Ich finde der Hype um Barf ist ja signifikant wieder abgeflacht. Vor drei/vier Jahren konnte man nirgendwo mit einer Ernährungsfrage kommen, ohne das gleich gefragt wurde, warum man nicht barft. Mittlerweile ist es eher moderat: Was der Hund verträgt und ihm nicht schadet, soll er fressen.
Wie mit allem was furchtbar gehyped wird, verliert man schnell den eigentlichen Punkt aus den Augen.
Ich persönlich bin mittlerweile an dem Punkt angelangt, an dem ich mir sage, dass meine Hunde soviel mit ihrem Wolfsursprung zu tun haben, wie ich mit Lucy. Das heißt im Umkehrschluss für mich, dass die Ernährung vom Hund nichts mehr damit zu tun hat, für was Barf eigentlich steht.
Will ich meine Hunde dem Ursprung entsprechend füttern, würden sie auf einer recht strengen Restediät leben, die man keinem Hund mehr zumutet.

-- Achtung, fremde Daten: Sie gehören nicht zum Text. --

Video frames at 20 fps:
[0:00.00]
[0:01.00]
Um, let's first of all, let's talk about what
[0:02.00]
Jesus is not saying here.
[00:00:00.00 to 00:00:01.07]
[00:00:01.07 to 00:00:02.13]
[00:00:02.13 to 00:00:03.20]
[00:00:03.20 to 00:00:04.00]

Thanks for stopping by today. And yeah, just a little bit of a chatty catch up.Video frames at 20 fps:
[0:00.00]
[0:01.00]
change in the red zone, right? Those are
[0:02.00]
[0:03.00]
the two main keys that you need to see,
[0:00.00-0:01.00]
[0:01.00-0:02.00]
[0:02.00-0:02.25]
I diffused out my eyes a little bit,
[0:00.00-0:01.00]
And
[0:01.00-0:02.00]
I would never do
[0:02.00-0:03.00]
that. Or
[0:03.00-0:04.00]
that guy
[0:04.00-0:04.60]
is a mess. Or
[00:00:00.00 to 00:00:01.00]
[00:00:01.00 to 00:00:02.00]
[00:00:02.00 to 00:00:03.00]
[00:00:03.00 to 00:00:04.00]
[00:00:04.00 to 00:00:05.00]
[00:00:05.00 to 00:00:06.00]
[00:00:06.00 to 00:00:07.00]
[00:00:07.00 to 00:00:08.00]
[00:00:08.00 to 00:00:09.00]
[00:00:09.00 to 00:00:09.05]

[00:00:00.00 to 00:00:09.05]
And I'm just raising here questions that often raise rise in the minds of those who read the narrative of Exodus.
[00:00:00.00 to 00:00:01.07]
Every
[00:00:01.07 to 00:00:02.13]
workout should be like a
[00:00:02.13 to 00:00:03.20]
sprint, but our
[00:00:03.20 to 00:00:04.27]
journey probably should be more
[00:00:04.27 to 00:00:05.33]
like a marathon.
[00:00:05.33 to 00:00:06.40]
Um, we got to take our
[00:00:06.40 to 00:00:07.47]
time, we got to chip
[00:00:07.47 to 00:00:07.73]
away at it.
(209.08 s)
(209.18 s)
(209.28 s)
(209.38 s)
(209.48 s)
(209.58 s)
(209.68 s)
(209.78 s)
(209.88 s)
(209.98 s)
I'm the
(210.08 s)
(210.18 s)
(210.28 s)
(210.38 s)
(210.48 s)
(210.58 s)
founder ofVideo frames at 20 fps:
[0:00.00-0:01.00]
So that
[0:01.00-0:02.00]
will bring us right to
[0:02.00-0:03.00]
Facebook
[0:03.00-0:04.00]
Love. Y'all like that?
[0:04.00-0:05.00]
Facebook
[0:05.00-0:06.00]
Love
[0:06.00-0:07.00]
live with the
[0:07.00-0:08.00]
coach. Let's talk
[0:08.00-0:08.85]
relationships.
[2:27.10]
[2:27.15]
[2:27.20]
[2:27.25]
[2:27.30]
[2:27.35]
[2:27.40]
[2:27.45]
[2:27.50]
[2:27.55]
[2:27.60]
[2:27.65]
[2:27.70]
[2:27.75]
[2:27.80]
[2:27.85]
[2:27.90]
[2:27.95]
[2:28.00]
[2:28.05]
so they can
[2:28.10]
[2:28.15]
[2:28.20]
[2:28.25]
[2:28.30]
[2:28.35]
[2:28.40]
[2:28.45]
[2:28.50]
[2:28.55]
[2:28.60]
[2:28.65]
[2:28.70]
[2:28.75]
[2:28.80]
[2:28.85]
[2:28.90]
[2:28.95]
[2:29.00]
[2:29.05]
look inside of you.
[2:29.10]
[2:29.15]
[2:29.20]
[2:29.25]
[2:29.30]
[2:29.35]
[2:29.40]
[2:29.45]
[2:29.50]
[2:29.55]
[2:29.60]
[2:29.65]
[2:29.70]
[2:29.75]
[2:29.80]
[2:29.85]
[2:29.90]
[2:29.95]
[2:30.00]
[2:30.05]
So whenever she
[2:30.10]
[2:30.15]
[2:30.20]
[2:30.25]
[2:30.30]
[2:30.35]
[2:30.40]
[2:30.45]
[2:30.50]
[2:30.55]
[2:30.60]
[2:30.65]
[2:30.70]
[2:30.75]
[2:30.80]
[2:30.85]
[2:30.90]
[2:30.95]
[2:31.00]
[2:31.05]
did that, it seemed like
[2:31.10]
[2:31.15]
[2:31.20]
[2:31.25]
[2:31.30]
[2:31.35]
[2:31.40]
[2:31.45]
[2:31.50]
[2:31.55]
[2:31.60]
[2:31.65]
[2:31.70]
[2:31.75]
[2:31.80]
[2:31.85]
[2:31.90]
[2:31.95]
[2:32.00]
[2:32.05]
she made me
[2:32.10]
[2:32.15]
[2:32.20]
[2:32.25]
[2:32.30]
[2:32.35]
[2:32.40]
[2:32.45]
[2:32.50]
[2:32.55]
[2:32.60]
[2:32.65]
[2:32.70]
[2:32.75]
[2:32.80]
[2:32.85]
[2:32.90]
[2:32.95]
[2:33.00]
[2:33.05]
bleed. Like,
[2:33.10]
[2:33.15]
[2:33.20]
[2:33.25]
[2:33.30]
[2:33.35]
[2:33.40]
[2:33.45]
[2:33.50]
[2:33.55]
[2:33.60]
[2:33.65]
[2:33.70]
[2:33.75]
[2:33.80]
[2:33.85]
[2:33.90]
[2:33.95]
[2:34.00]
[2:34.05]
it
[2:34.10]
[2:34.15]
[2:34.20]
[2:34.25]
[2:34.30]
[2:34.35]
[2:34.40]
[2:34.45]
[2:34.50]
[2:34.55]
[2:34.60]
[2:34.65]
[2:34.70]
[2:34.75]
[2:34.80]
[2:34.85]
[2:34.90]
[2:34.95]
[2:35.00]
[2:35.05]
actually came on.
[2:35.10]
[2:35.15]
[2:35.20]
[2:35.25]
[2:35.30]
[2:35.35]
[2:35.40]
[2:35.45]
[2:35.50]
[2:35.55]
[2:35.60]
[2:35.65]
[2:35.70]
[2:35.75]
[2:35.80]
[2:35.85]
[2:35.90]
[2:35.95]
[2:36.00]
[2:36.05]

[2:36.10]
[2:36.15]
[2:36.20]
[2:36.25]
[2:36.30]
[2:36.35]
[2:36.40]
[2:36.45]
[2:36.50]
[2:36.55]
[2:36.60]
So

Also bin ich letztendlich bei einer Mischfütterung gelandet. Wenn ich faul bin oder einfach keine Zeit habe, gibt es Fertigfutter. Unterschiedlicher Natur. Habe ich Zeit, dann werden sie bekocht.
Roh gibt es hier gar nicht mehr. Vielleicht höchstens noch mal ein Hühnerbein. Das war es aber.
Das gute an uns ist ja, das wir uns eine eigene Meinung bilden können. Wir können beobachten, wir können entscheiden und erkennen was unseren Hunden gut tut und was nicht und die Ernährung entsprechend anpassen. Man darf sich halt nicht von irgendwelchen Hypes und Werbeversprechen blenden lassen.